REPS participates in the Colorado Gun Shop Project, a program that encourages local gun owners to be “their brother’s keeper” and protect other gun owners struggling with mental illness by keeping firearms out of reach. REPS collaborates with local gun sellers, gun clubs and gun safety training programs to spread the message of gun safety as related to mental illness.

Community members and volunteers can get involved in communitywide suicide awareness and prevention efforts by hosting a REPS one-hour Question, Persuade and Refer (QPR) training for their organization or business.

Volunteers, event sponsors and silent auction donations are all needed for the REPS fundraiser “Night of Hope and Healing” set for Oct. 7 at Old Town Pub in downtown Steamboat.
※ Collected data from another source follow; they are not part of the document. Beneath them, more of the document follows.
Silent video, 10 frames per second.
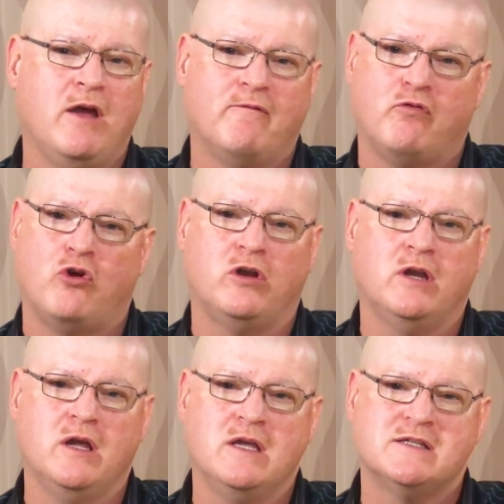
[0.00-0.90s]

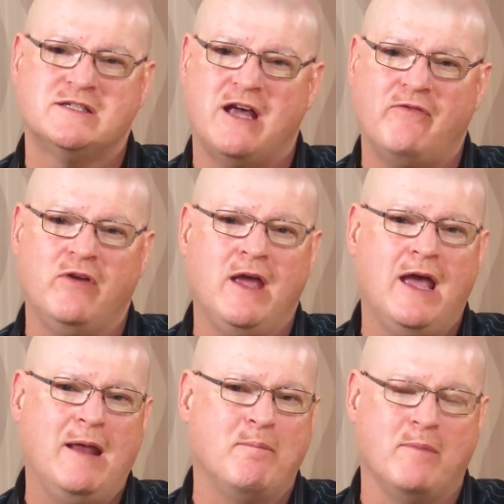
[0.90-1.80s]
fold, stuff,
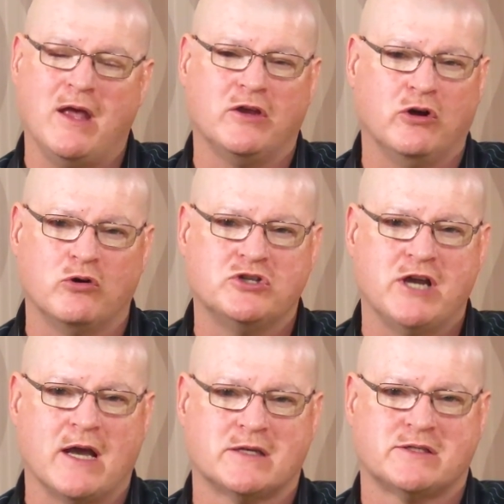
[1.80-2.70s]
and mail your own
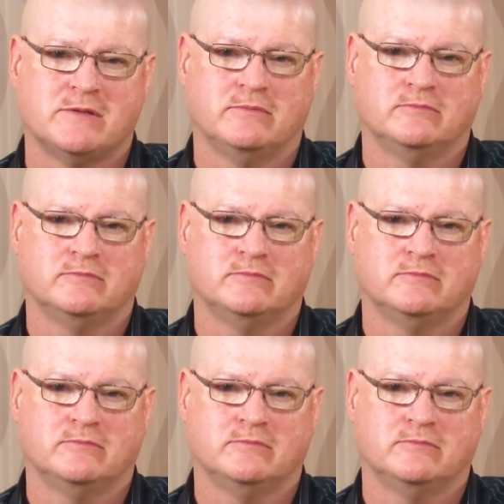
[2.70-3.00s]
checks.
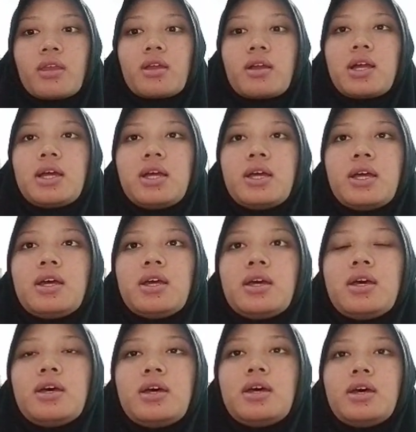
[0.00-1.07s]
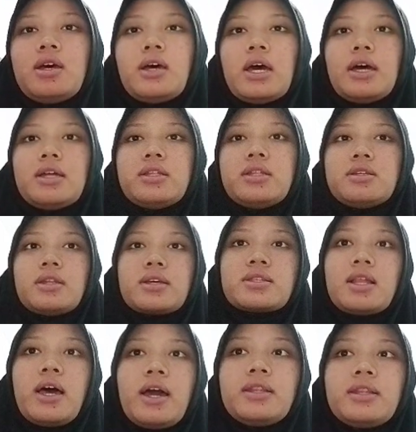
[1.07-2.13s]
And the next slide is
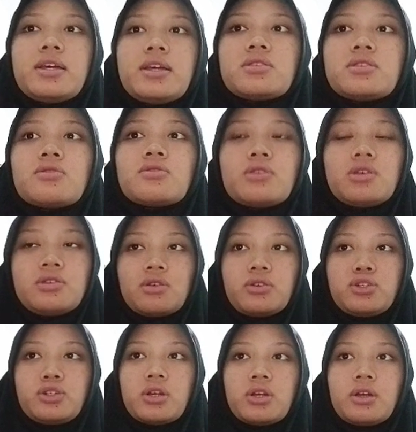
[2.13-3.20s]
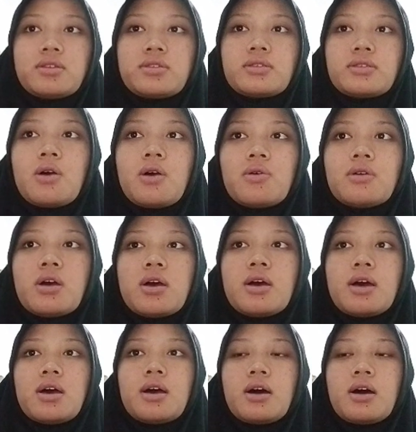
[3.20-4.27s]
research. So they have
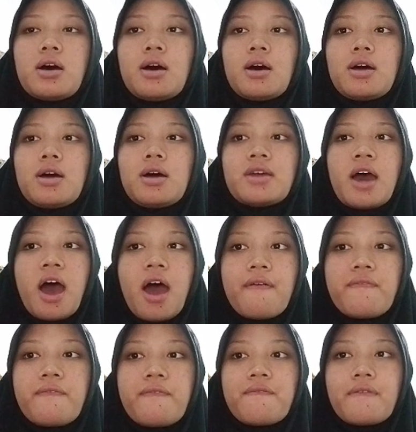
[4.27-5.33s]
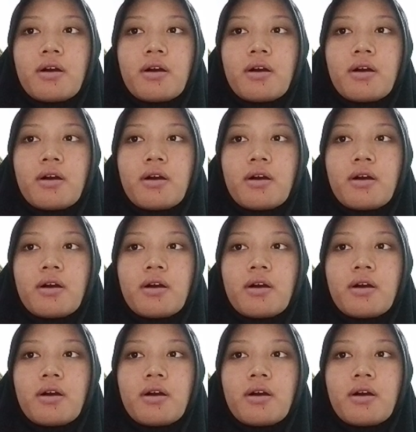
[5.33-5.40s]
five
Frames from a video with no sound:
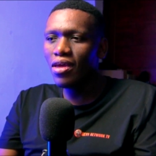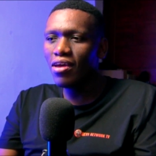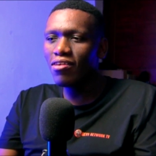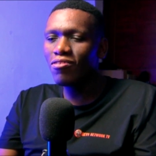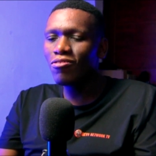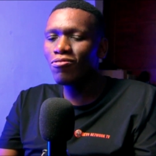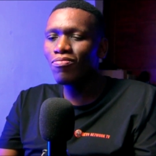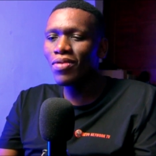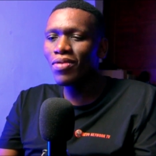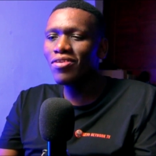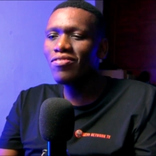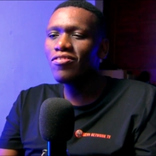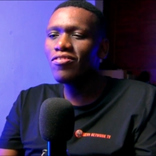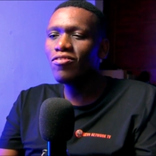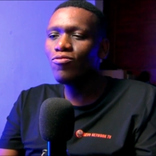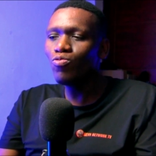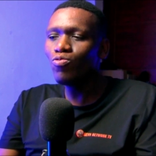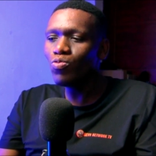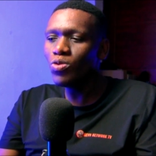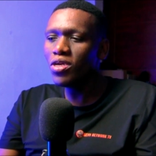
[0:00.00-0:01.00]
as much
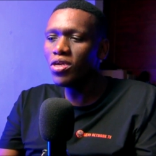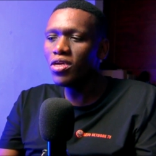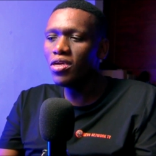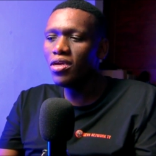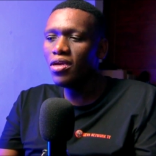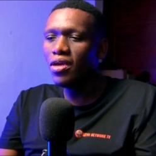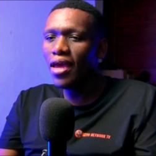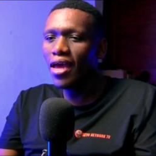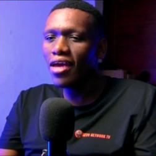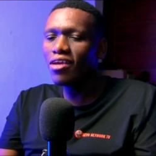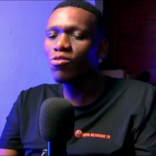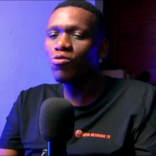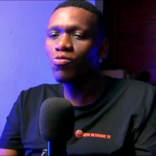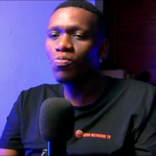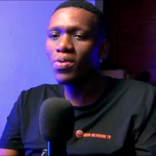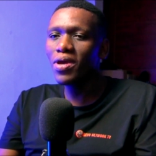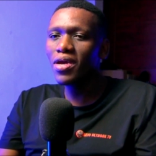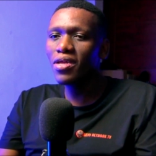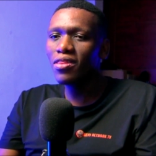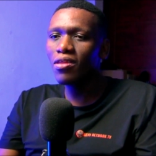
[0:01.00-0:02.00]
as we
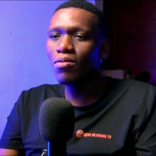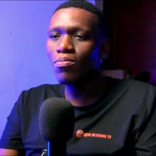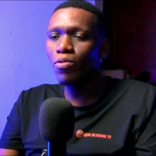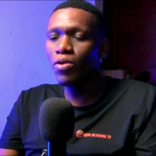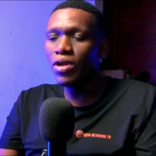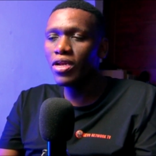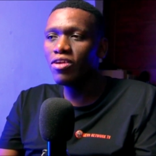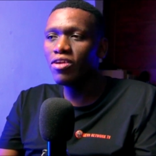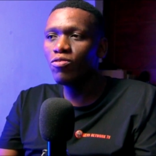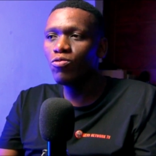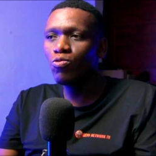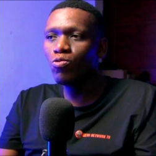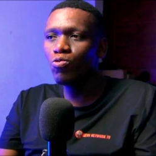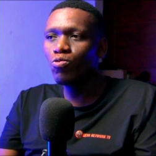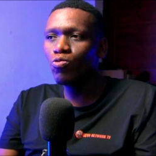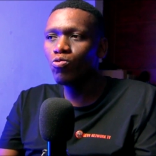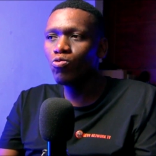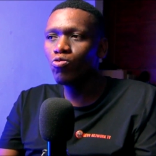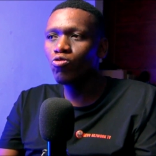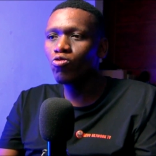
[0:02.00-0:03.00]
expect the police
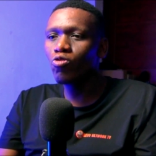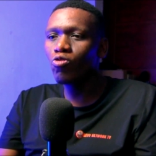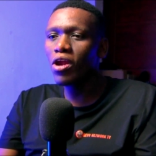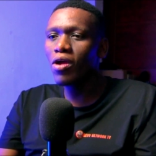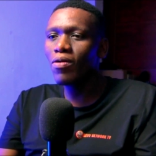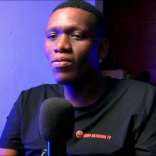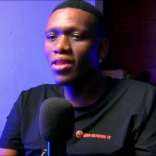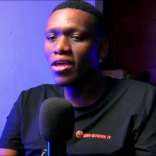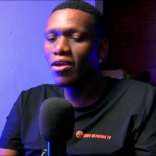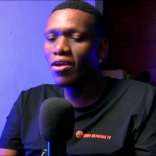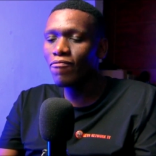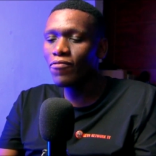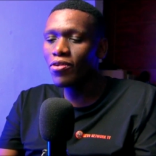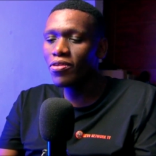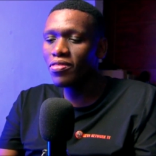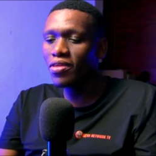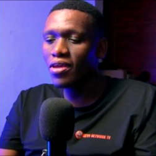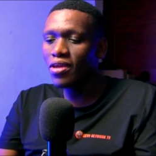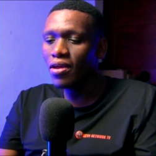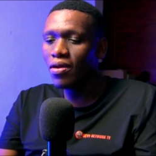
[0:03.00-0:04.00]
to sort out
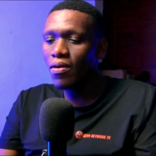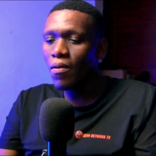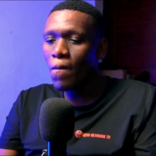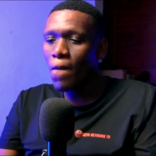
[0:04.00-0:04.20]
everything,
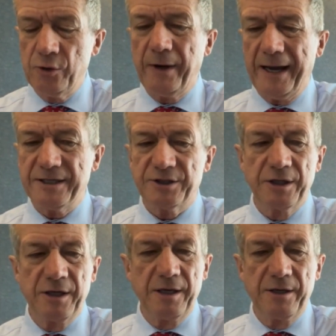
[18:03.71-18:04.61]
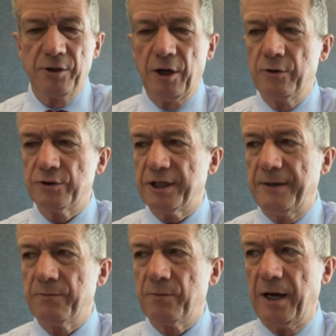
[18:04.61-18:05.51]
who has, you know,
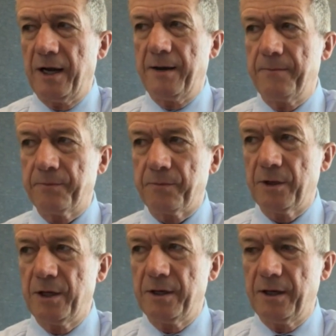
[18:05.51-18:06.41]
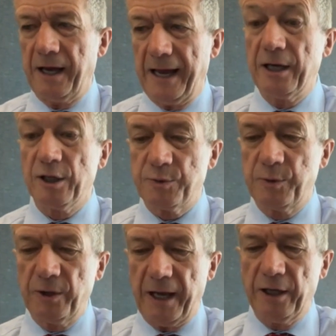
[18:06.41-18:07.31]
some um,
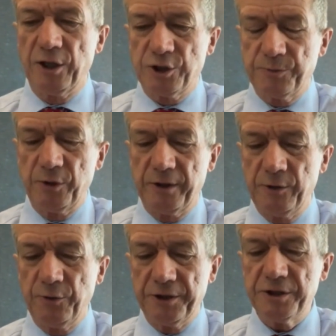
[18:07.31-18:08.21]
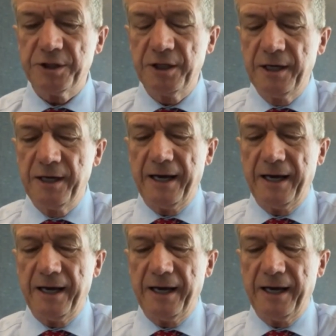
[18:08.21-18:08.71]
eligible, eligible illness.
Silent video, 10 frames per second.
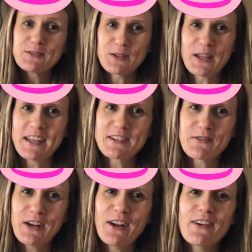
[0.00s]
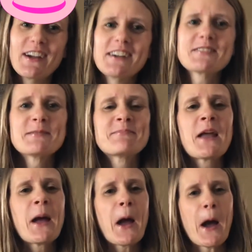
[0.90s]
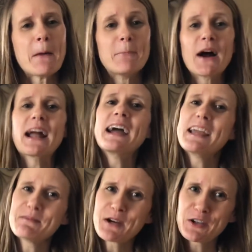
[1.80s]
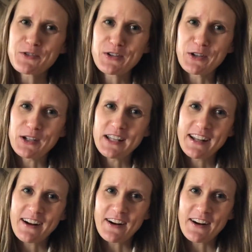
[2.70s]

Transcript: looking at different areas. But I am a country girl at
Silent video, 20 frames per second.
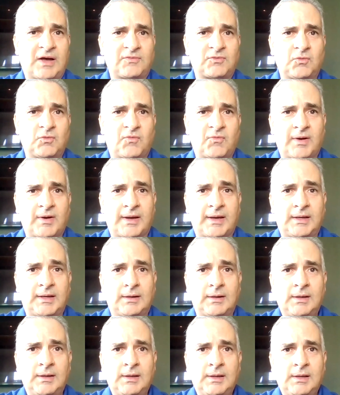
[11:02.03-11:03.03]
have to
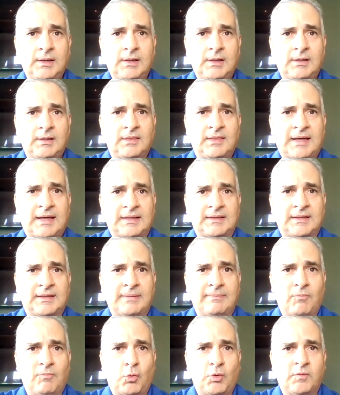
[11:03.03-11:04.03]
find that
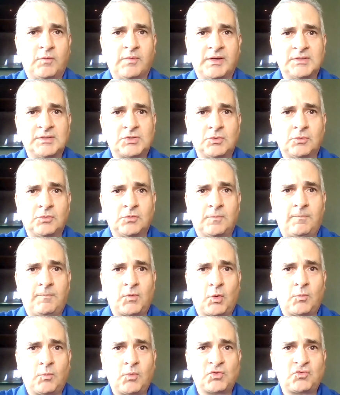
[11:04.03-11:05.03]
motivates you
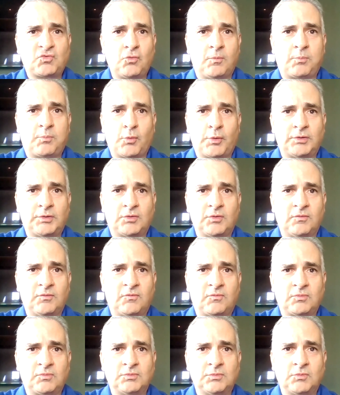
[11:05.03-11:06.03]
almost to a point
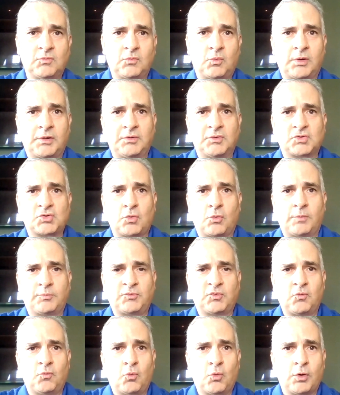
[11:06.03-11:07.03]
of wanting to show
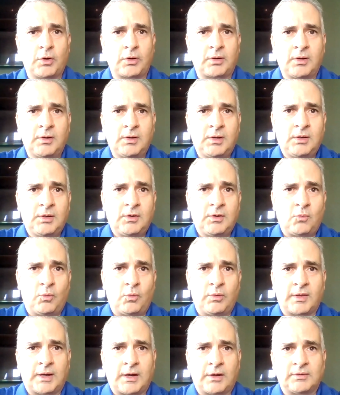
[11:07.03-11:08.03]
up to work
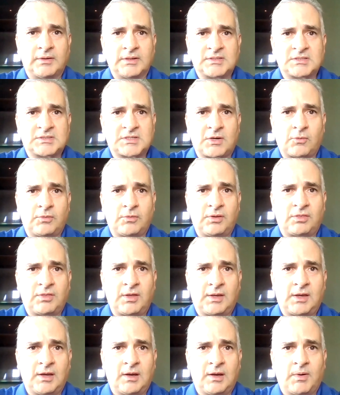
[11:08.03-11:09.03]
without necessarily
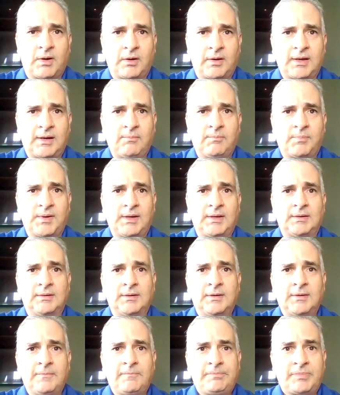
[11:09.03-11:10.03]
thinking about getting paid.
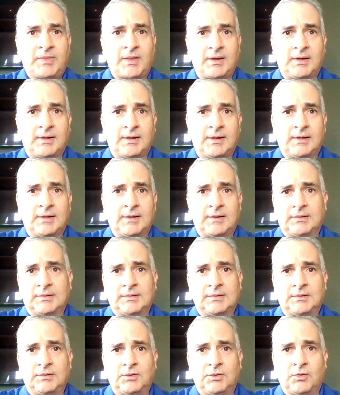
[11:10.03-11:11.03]

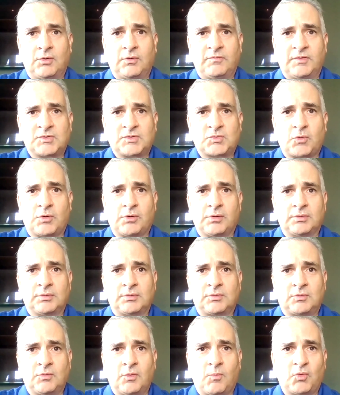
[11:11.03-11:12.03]
You know, if
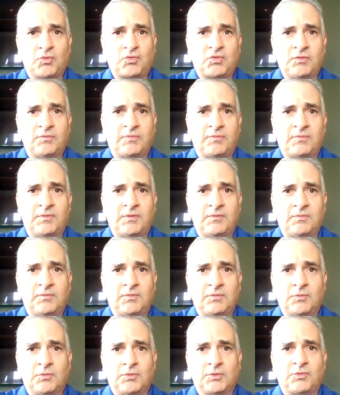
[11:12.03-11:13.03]

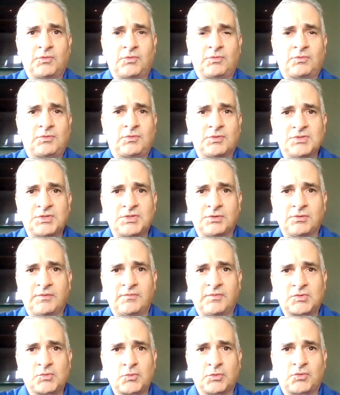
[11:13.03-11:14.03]
you were to consider
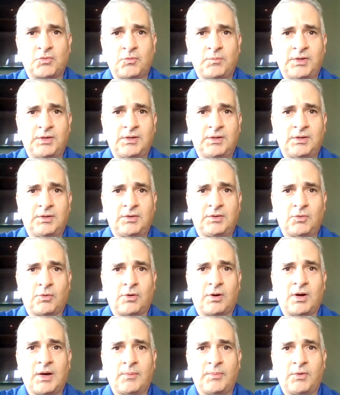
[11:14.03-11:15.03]
this were to be your
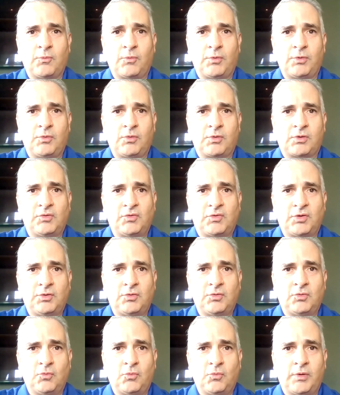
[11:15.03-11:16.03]
hobby, will you
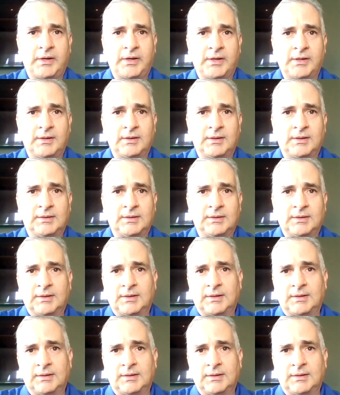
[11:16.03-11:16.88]
continue doing it? And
Learn more about REPS at or email

Anyone in need of assistance due to suicide ideation can call the National Suicide Prevention Lifeline at 800-273-TALK.

U.S. suicide facts in 2020

According to the American Foundation for Suicide Prevention:

• In 2020, 45,979 Americans died by suicide.

• Colorado ranked seventh in states with the highest suicide rates behind top Wyoming then Alaska, Montana, New Mexico, Idaho and Oklahoma.

• The age-adjusted suicide rate was 13.4 per 100,000 individuals.

• The rate of suicide is highest in middle-aged white men. White males accounted for 69.6% of suicide deaths.

• Men died by suicide 3.8 times more than women.

• On average, 130 suicides occurred daily.

• Firearms accounted for 52.8% of all suicide deaths.